Dyestuff of the stars
Throughout her career, she made notable observations on sunspots, comets, nebulae, stars, solar eclipses and the moons of Jupiter and Saturn. But instead of seeing the heavens from a dry, scientific standpoint, she never ceased to revel in their beauty. Eight years after her discovery, her journal records an evening spent marveling at the “tints of the different stars, so delicate in their variety ,” and thinking “what a pity our manufacturers aren’t able to steal the secret of dyestuffs from the stars.”
At Vassar, Mitchell mentored circles of brilliant female students with an annual tradition of “dome parties,” serving up science with equal portions of poetry readings and dishes of strawberries in sweet cream. Which was only fitting, since Mitchell’s view of science was “not all mathematics, or all logic, but is somewhat beauty and poetry.”
Women’s minds and women’s rights
She had long argued that higher education was crucial to the independence of a woman’s mind: “Until women throw off this reverence for [male] authority they will not develop. When they do this, when they come to truth through their investigations … their minds will work on and on, unfettered.” Co-founder with Elizabeth Cady Stanton of the Association for the Advancement of Women in 1873, she advocated for women’s rights in the belief that women’s minds were wasted spending their days sewing rather than pursuing intellectual matters.
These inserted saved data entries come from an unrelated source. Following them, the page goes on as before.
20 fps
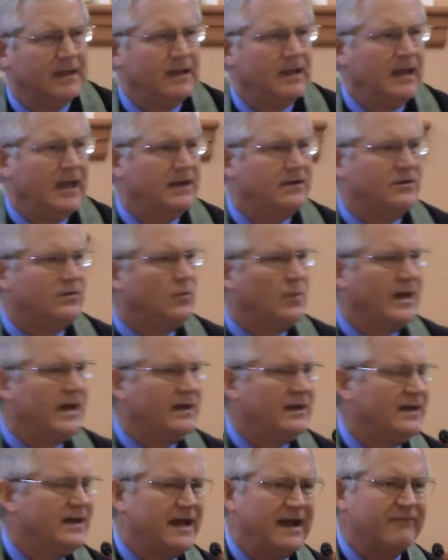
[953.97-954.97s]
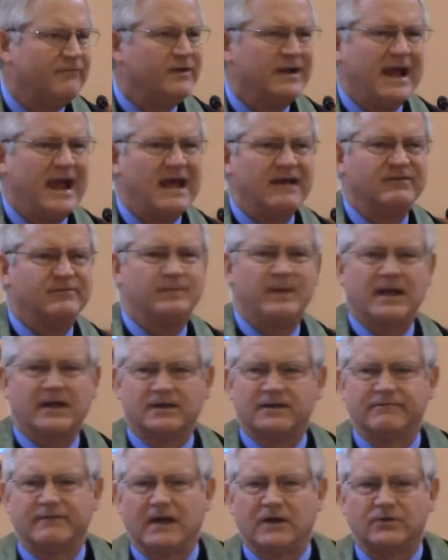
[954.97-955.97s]
and to dwell in every
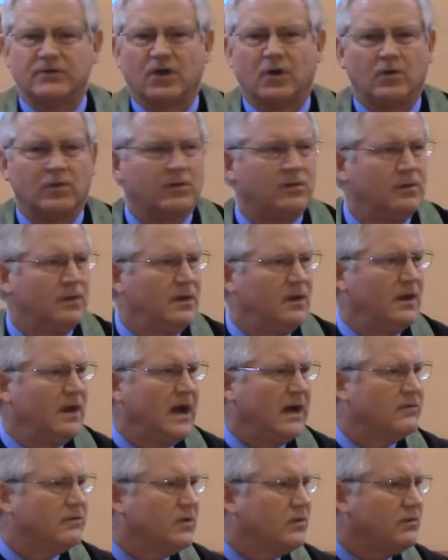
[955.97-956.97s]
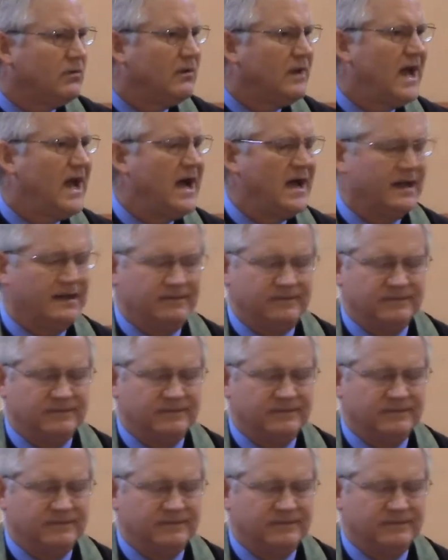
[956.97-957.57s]
aspect of our total lives.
Or, as she put it, “better to be peering in the spectrograph than on the pattern of a dress.”
Field work
Though based at Vassar, Mitchell was known for her field work. She traveled to Italy in 1856 to use the Vatican’s observatory, only to discover women were not allowed because it was also a monastery. Rebuffed, she wrote in her journal, “If I had before been mildly desirous of visiting the observatory, I was now intensely anxious to do so.” Remember … Maria Mitchell did not give up easily. After two weeks, Vatican officials allowed her in — the first woman to set foot inside.
In 1873 she went to a Russian observatory just outside St. Petersburg. And five years later, in 1878, Mitchell led an all-female expedition of her best students to Denver, Colorado, to observe a solar eclipse, traveling almost 2,000 miles on the new transcontinental Pacific Railroad, camping and setting up their telescopes on the open plains with awe-inspiring views of the Rocky Mountains.
Death and legacy
Maria Mitchell observed and studied celestial bodies and eclipses for more than 50 years. Before retiring after 28 years spent at Vassar College, she remembered gazing at the heavens through that small telescope with her father on their rooftop in 1831 and, by 1885, being among her students in a beautifully equipped observatory, recalling, “both days were perfectly cold and clear.”
She retired in 1888 and died a year later in Lynn, Massachusetts, a telescope still at her window. Maria Mitchell was buried on the island of Nantucket, in Prospect Hill Cemetery, next to her mother and close to her father, in the shadow of the Maria Mitchell Observatory.
A crater on the moon is named for her, as is an asteroid discovered in 1937. Her archives are housed at Vassar. And the Henry Fitz telescope designed especially for her use is now part of the Smithsonian’s National Museum of American History, though not currently on display.
A month after her death, the July 20, 1889, issue of Scientific American described Maria Mitchell with these words: “She stands out clear and conspicuous, like an evening star in the heavens she loved so well to study.”